> WORK ITEM
Set the whole listing down again, word for word, with no pictures.

....

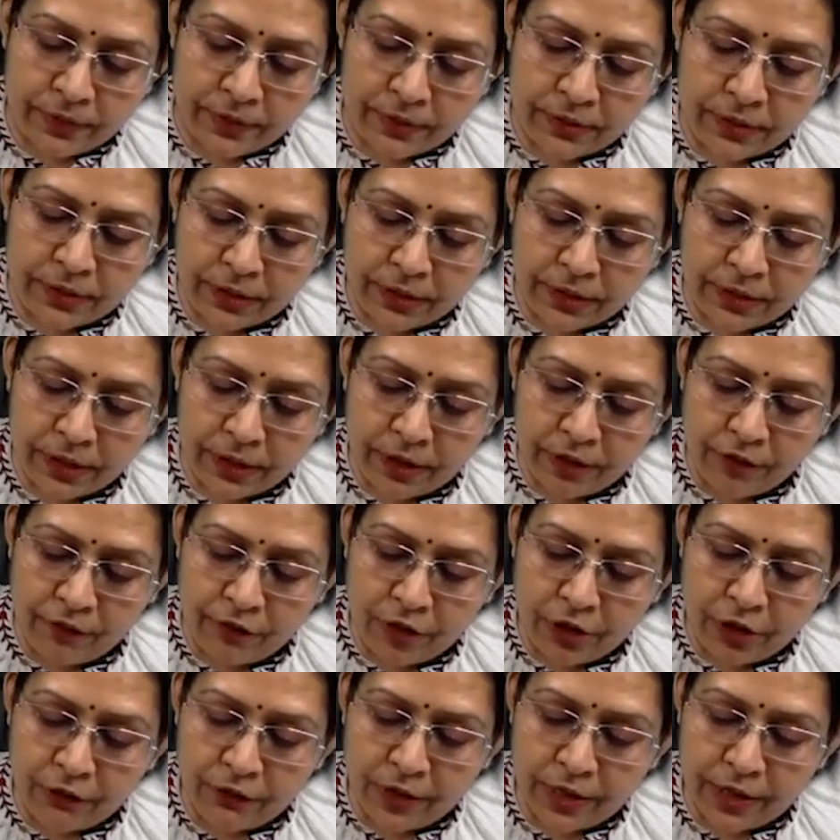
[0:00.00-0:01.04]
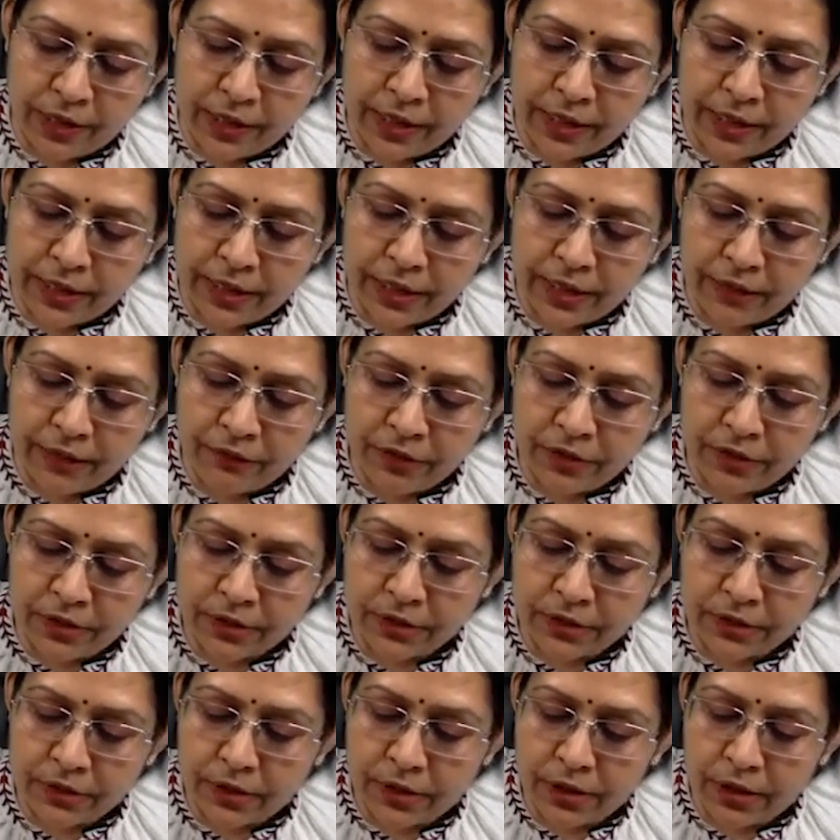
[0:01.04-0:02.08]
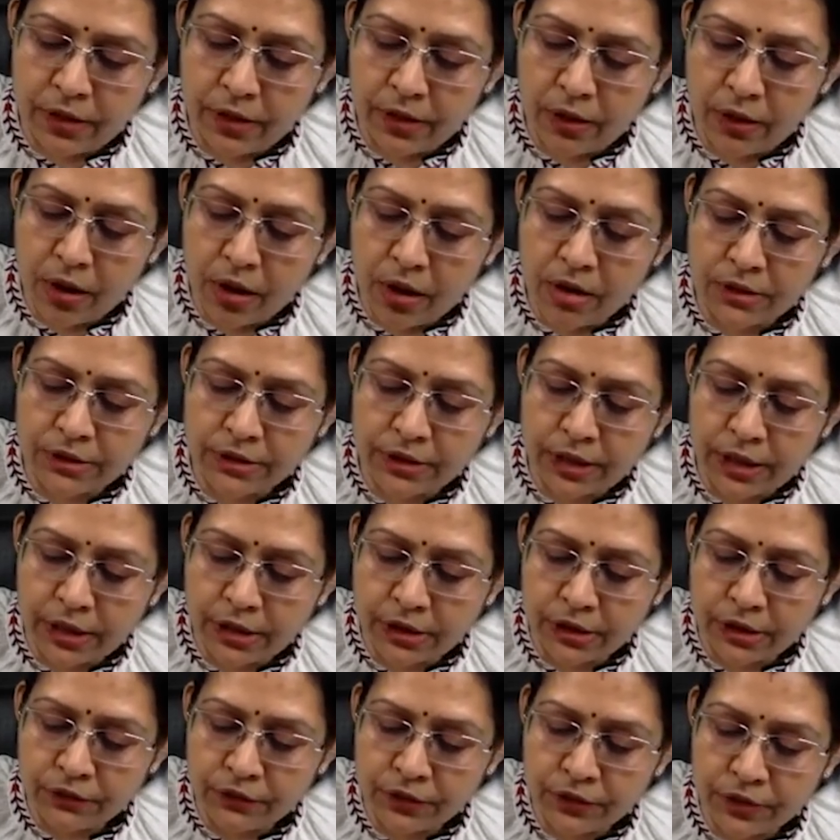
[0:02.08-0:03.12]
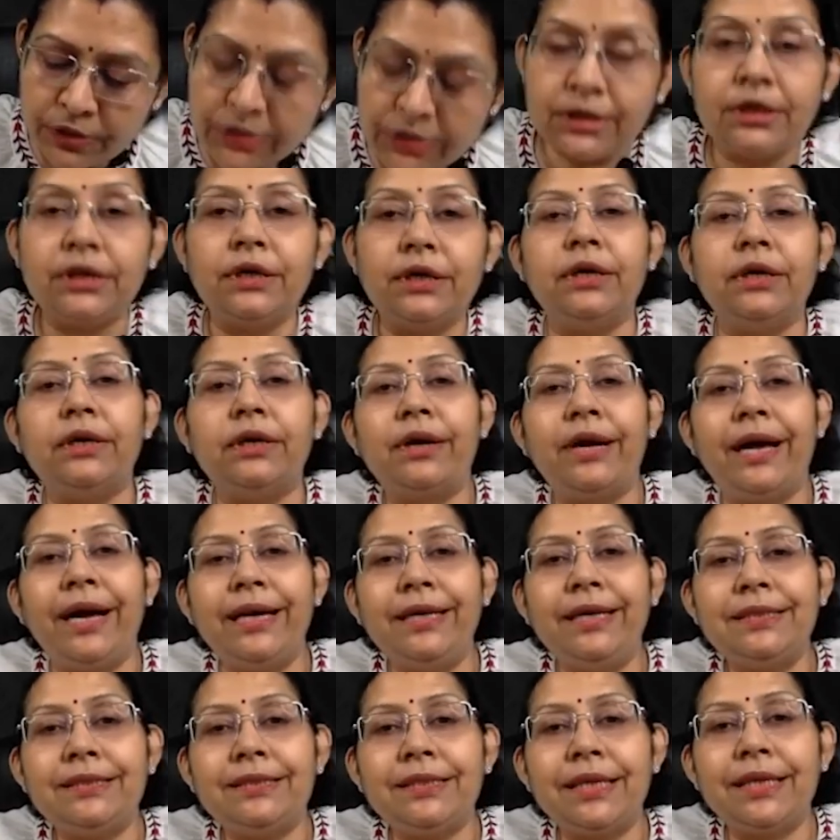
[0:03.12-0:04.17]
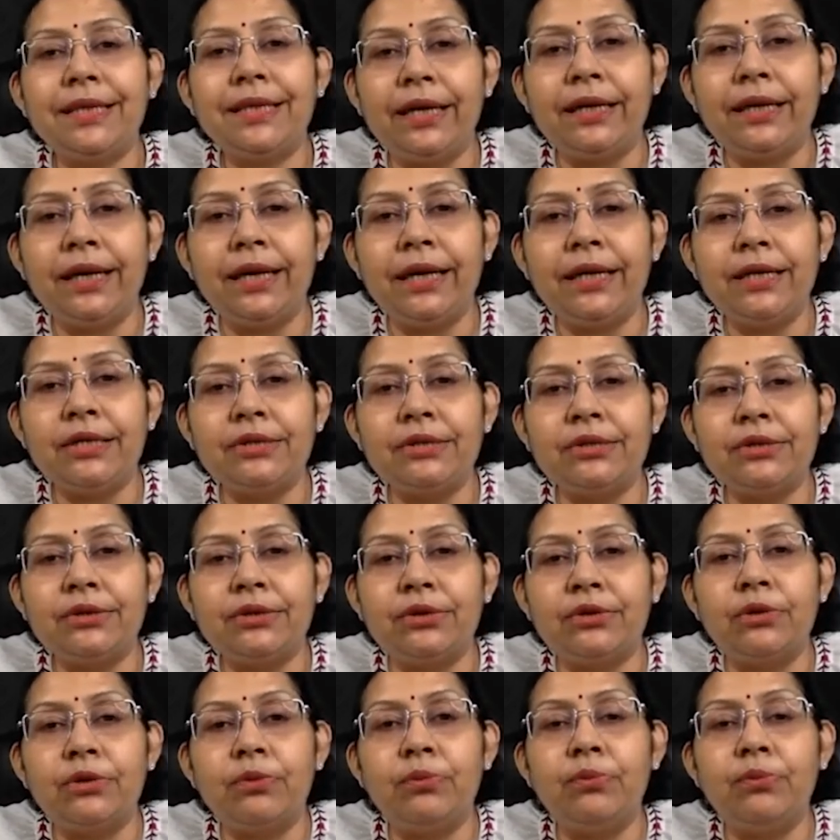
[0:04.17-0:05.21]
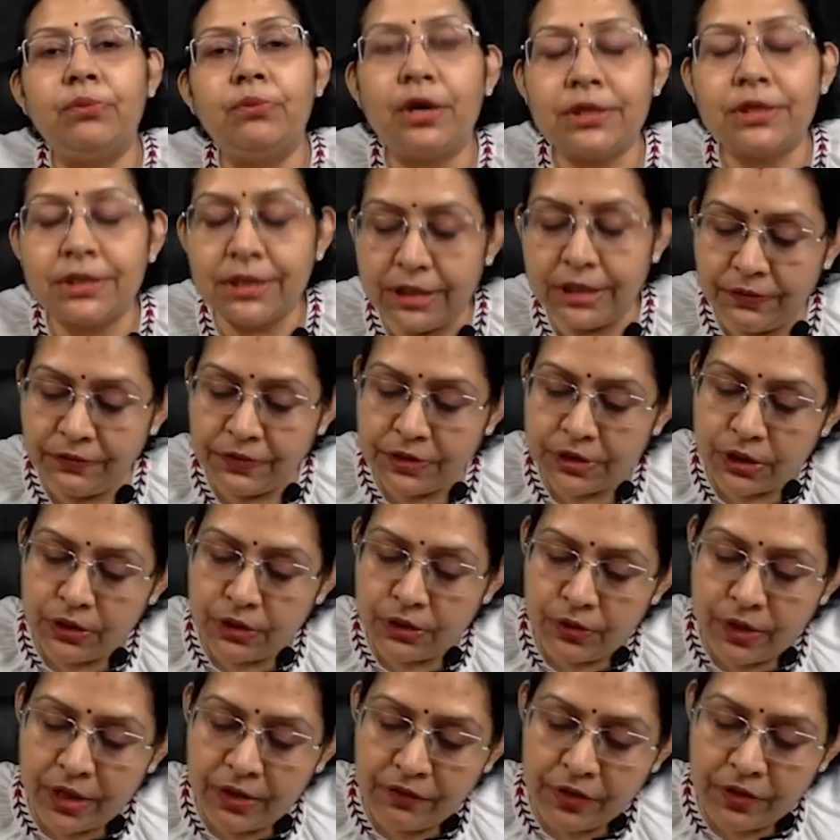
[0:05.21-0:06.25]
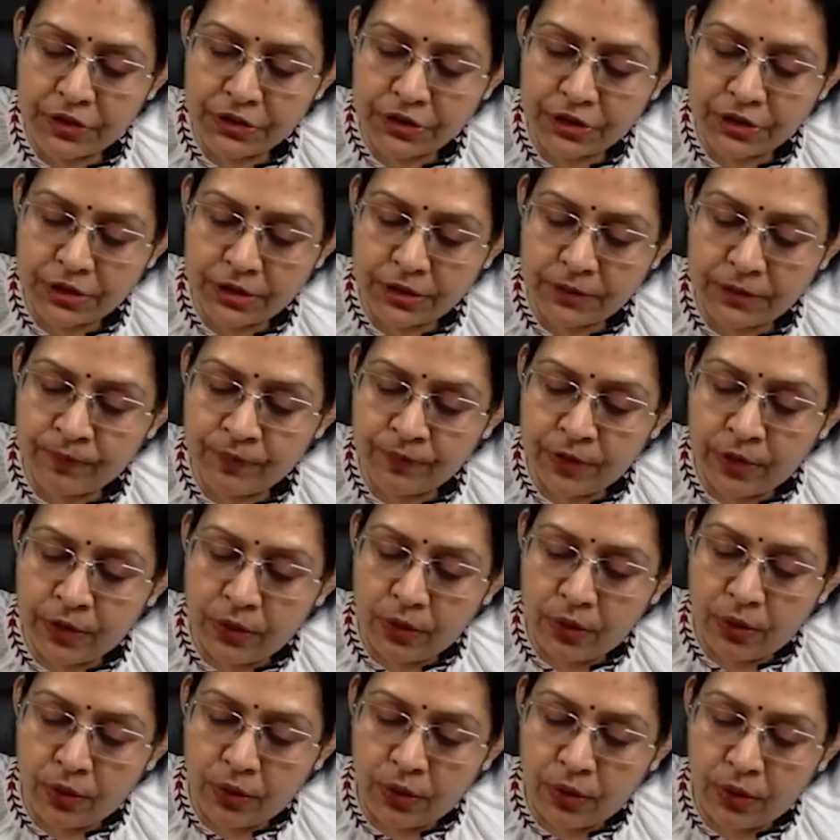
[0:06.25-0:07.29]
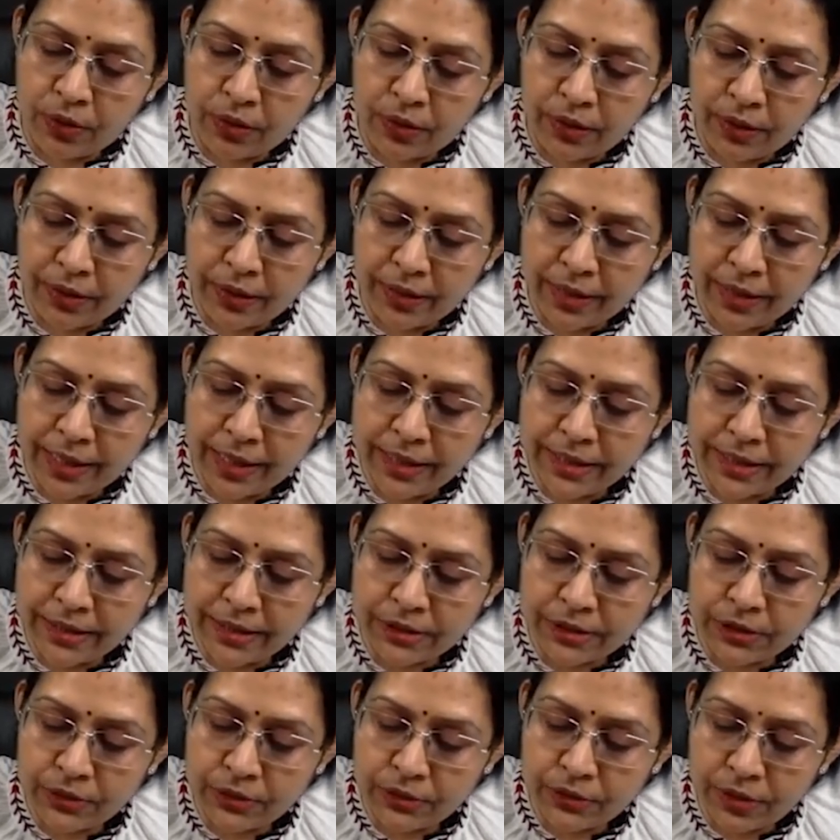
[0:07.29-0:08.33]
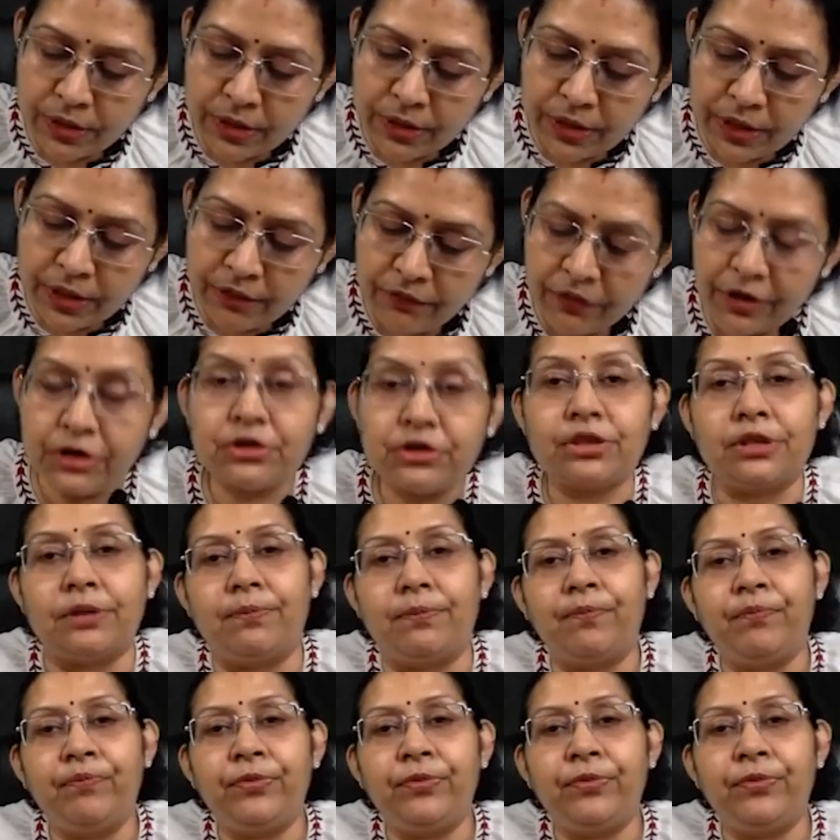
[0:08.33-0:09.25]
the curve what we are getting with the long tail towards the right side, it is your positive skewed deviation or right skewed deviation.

....

> EXERCISE ANSWER
[0:00.00-0:01.04]
[0:01.04-0:02.08]
[0:02.08-0:03.12]
[0:03.12-0:04.17]
[0:04.17-0:05.21]
[0:05.21-0:06.25]
[0:06.25-0:07.29]
[0:07.29-0:08.33]
[0:08.33-0:09.25]
the curve what we are getting with the long tail towards the right side, it is your positive skewed deviation or right skewed deviation.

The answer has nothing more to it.